GIVEN RECORDS
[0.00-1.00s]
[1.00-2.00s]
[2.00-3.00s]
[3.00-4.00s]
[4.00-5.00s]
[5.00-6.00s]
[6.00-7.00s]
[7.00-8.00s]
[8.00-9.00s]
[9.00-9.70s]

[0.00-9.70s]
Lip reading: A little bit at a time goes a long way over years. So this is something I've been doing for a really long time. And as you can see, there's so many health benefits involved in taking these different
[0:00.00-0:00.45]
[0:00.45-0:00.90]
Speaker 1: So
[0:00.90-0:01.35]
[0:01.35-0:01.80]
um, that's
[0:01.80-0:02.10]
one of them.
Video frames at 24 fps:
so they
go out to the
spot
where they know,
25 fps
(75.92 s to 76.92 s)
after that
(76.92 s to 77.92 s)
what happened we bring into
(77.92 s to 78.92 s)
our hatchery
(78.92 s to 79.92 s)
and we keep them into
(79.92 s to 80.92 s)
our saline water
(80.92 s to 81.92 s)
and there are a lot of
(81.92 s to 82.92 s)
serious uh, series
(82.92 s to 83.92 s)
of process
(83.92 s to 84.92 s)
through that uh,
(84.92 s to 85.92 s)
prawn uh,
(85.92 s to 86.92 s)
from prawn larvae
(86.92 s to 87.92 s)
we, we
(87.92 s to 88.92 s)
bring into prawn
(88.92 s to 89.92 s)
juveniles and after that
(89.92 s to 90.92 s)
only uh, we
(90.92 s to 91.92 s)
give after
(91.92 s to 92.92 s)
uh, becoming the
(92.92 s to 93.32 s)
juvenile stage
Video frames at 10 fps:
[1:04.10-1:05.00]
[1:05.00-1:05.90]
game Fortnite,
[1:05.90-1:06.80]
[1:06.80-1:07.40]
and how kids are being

TASK BRIEF
Beginning with the first line of the records above, reproduce each line exactly, ending at the line that contains "[0.00-9.70s]", and leave out everything else.

SOLUTION FOR THIS PROBLEM
[0.00-1.00s]
[1.00-2.00s]
[2.00-3.00s]
[3.00-4.00s]
[4.00-5.00s]
[5.00-6.00s]
[6.00-7.00s]
[7.00-8.00s]
[8.00-9.00s]
[9.00-9.70s]

[0.00-9.70s]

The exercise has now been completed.